Additional security, including seven sheriffs and two police officers, were on hand in the courtroom to help maintain order.
Sage Morin, mother of two-year-old Geo Mounsef, stormed out of the courtroom as Judge Janet Dixon read the decision.
The rest of the family and many supporters followed her out as George Mounsef, Geo’s father, angrily shouted at the closed circuit television screen showing the accused.
“You’re a disgrace to your family,” he screamed. “Rot in hell.”
Geo died on Sunday night after he was pinned by an SUV on a patio in southwest Edmonton.
Suter was arrested at the scene and is charged with impaired operation causing death, refusing to give a breath sample and two counts of impaired operation causing bodily harm.
A publication ban prevents CBC News from reporting the reasons the judge listed for granting the bail.
‘Forever in our hearts’
Outside the courthouse, Morin expressed anger at the judge’s decision.

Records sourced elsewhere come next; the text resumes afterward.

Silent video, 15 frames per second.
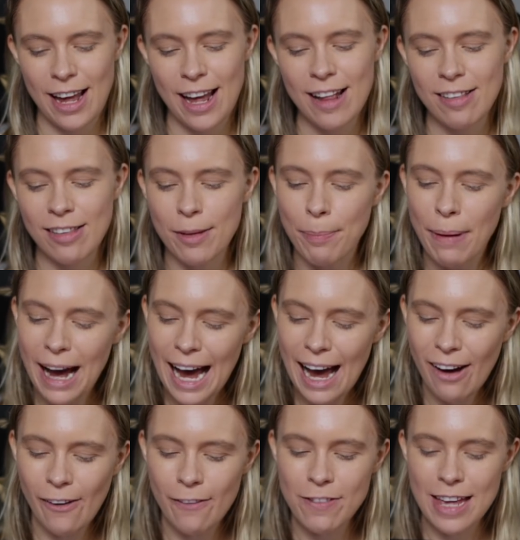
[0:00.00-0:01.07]
it's the
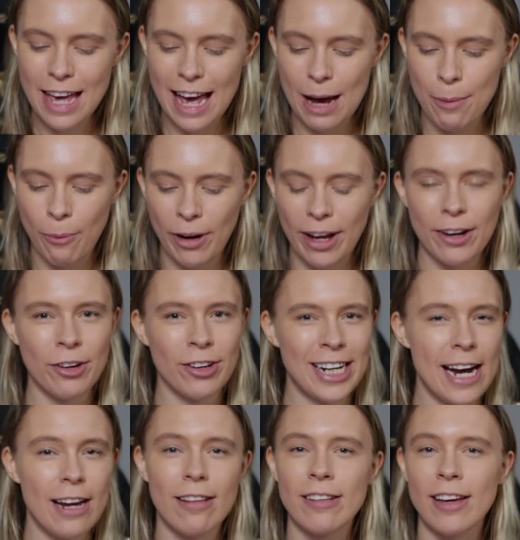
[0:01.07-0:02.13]
part of the app where
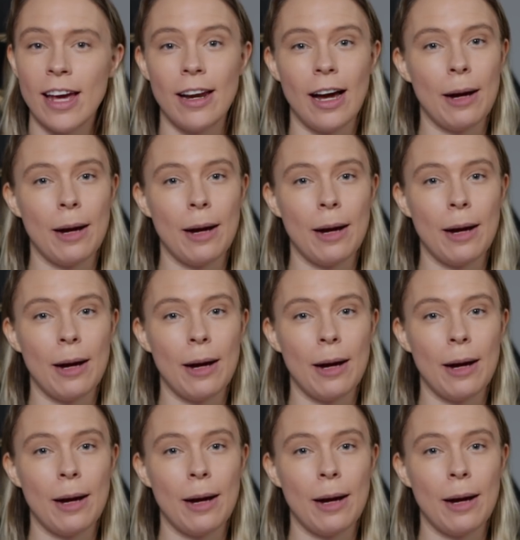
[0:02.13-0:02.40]
creators canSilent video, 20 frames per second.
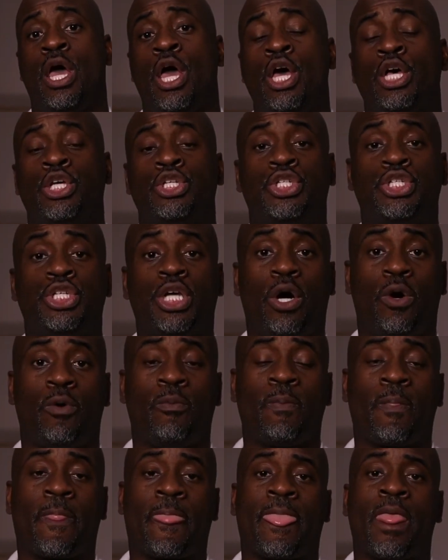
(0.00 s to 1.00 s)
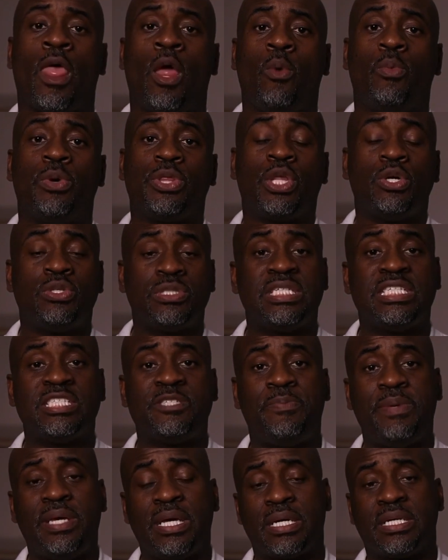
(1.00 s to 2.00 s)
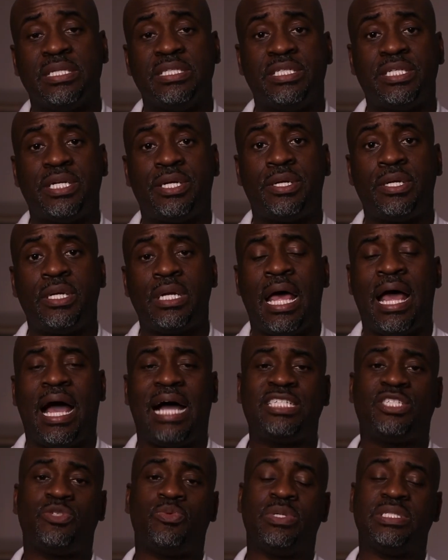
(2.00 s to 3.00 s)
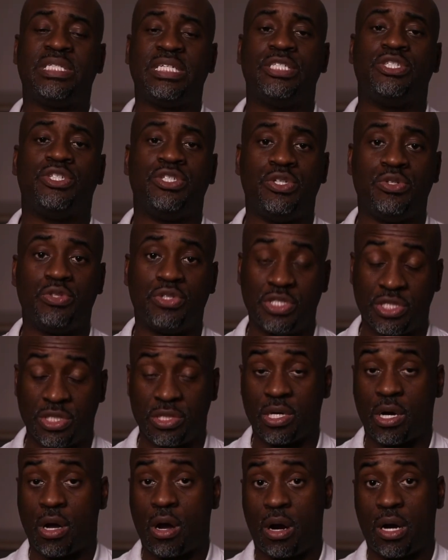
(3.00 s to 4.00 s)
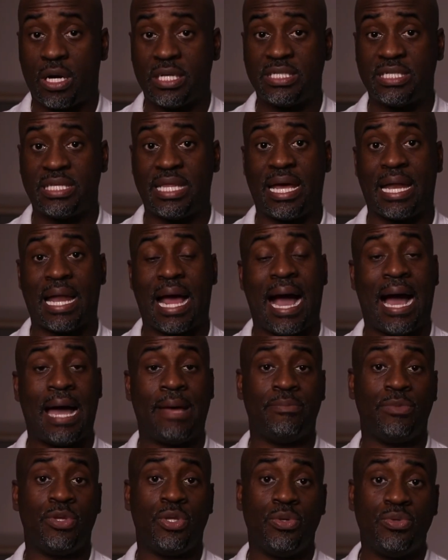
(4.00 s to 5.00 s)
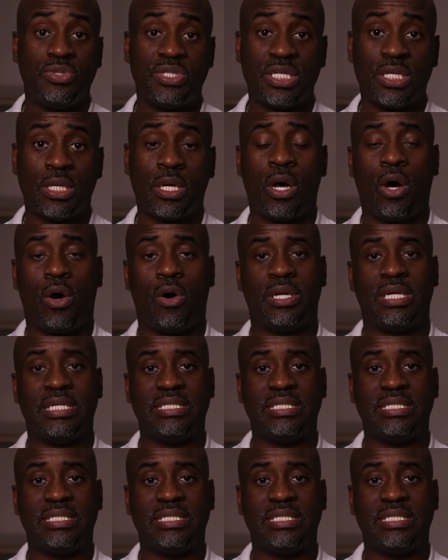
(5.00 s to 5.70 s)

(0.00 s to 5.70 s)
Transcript: So With those things being considered, I just want to introduce you to the cards that I'm using on a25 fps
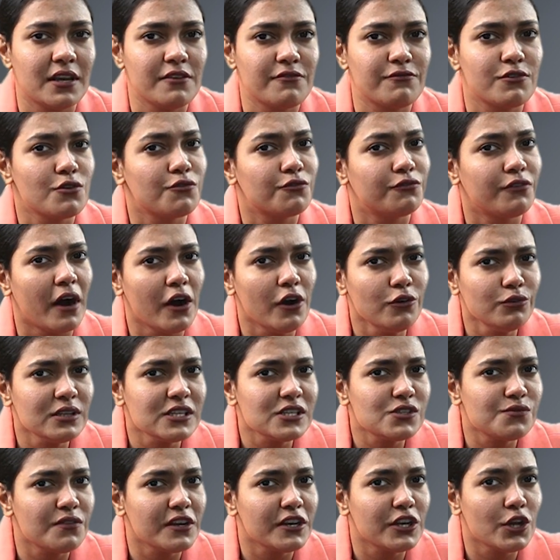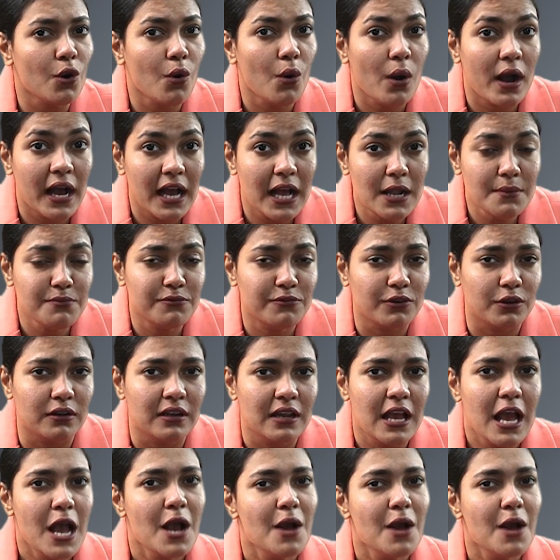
If you found this video helpful,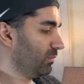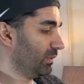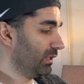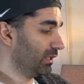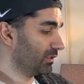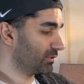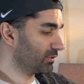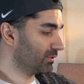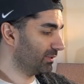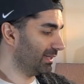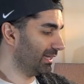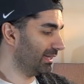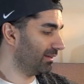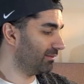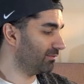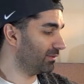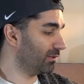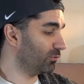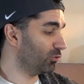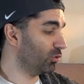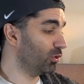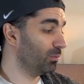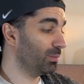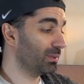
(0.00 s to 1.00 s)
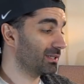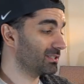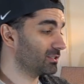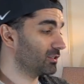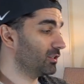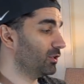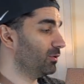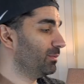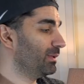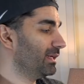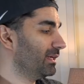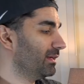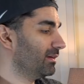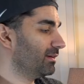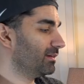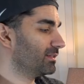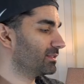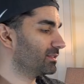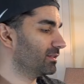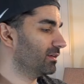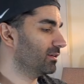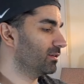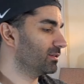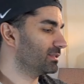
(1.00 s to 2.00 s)
We also have a Rubik's Cube here.
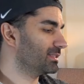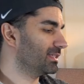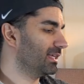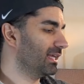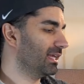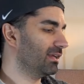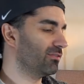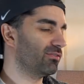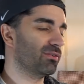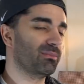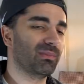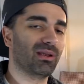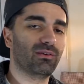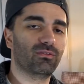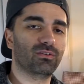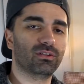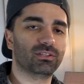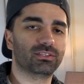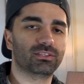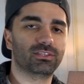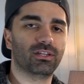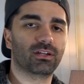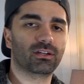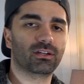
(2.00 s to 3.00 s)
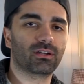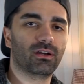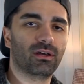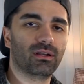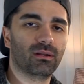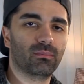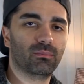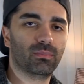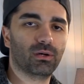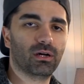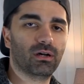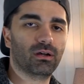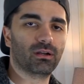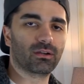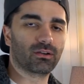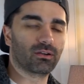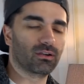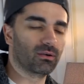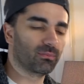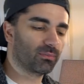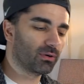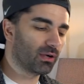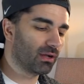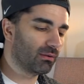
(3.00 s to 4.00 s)
So say if I'm ever stuck on a bug
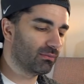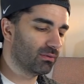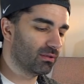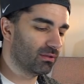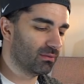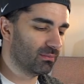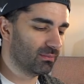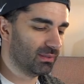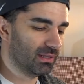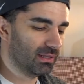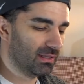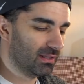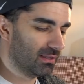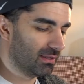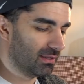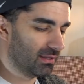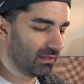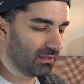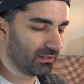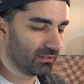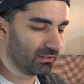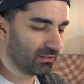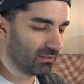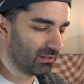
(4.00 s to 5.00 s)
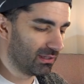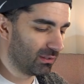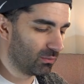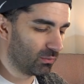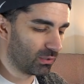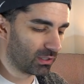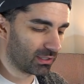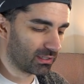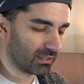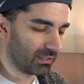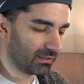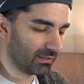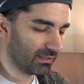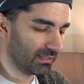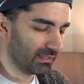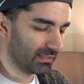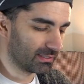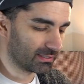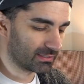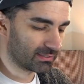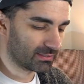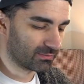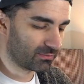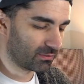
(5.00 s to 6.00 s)
or a problem, uh, you know, I'll work on
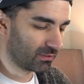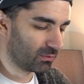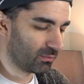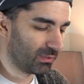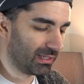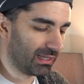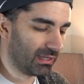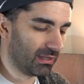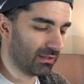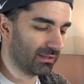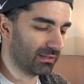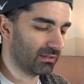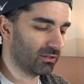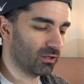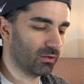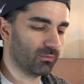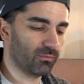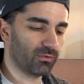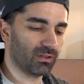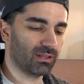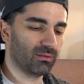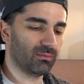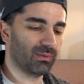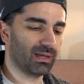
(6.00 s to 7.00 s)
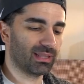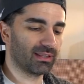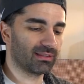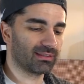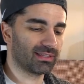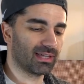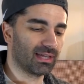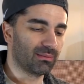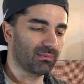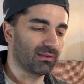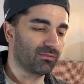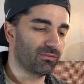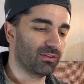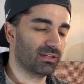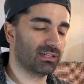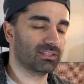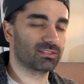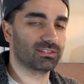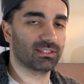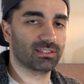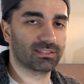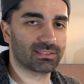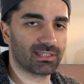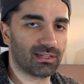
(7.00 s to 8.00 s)
this for a while and hopefully by the time I
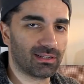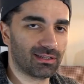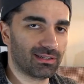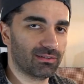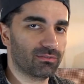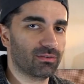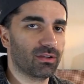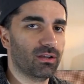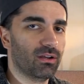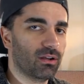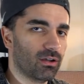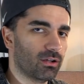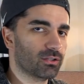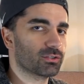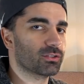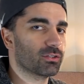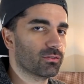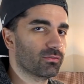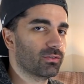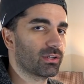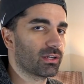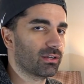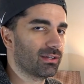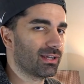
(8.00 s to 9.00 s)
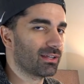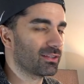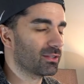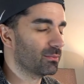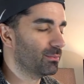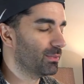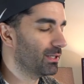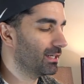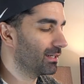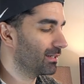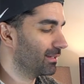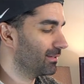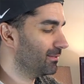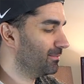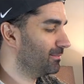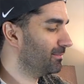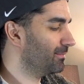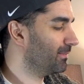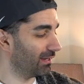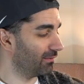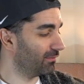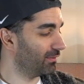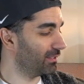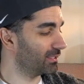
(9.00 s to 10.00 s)
finish this, I'll have also figured out the bug.
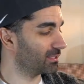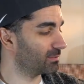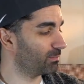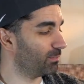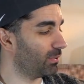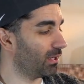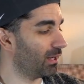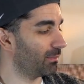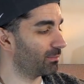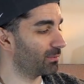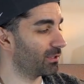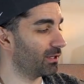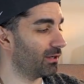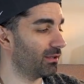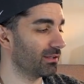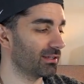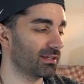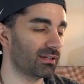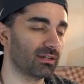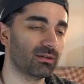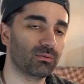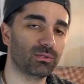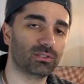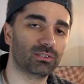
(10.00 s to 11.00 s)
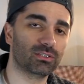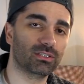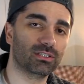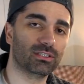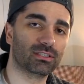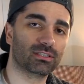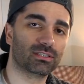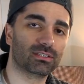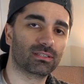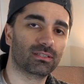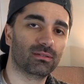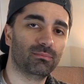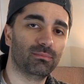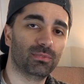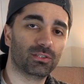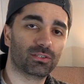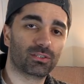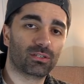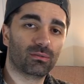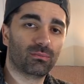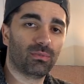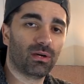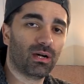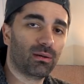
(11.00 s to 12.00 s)
We have this pop doll here, which is
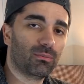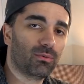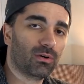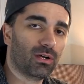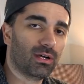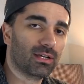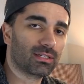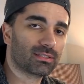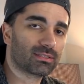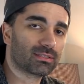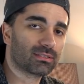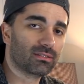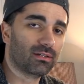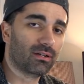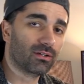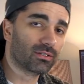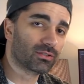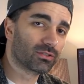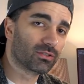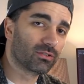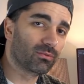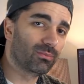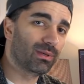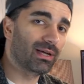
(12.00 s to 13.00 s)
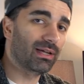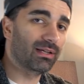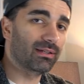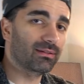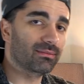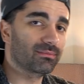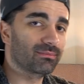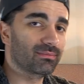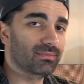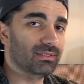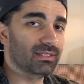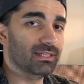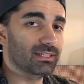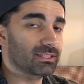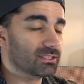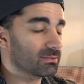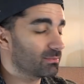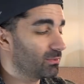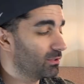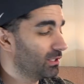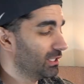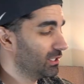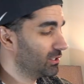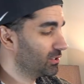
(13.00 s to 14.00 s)
Mr. Bob Ross, also my
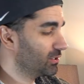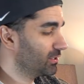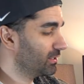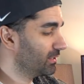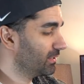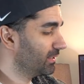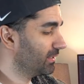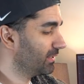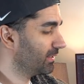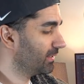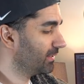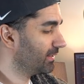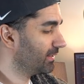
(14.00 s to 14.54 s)
inspiration.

“We, as a community, are disappointed in the outcome of the bail hearing,” she said.
“The fact that this man goes home to the comforts of home, while my son lays cold in a funeral home is apparently what is called justice in this country.”
Healing from Geo’s death will take a long time, Morin said.
“Our lives will never be the same,” she said. “Geo is forever in our hearts.”
Morin went on to thank those who had gathered to support her family over the past week, and promised that the family will not give up.
“We will persist in seeking justice for Geo. Hoping that this preventable tragedy will never strike and shatter other families again.”
Driver devastated, says lawyer
Suter’s lawyer Dino Bottos said Friday that his client is devastated by the little boy’s death.
“My client is very saddened by what happened here,” he said. “And he has not begun to deal with this himself.”
Speaking outside the court, Bottos called Suter “a decent man, who is grief-stricken himself by what has occurred here.”
“He’s a stand-up gentleman, a leading member in his business before he retired three years ago. No criminal record. Lived all of his life here in Edmonton. Just a well-rounded, good man,” he said.
Bottos said he has some concerns about his client’s safety as he has become the target of physical threats and an angry Facebook campaign.
However, Bottos declined to say what steps have been taken to protect Suter.
Bottos said he plans to strongly challenge the allegation that his client was impaired when Suter goes to trial next month.
“The real issue at trial will be is this a mistake of a criminal nature or was this a mistake of a civil nature,” said Bottos.
As he awaits his trial date, Suter has been instructed to abstain from alcohol and will be subject to testing if he is suspected of using alcohol. Should he violate the terms of his bail, he will be charged $1,000.
Additionally, provincial legislation dictates that Suter abstain from driving pending the outcome of his trial for impaired driving.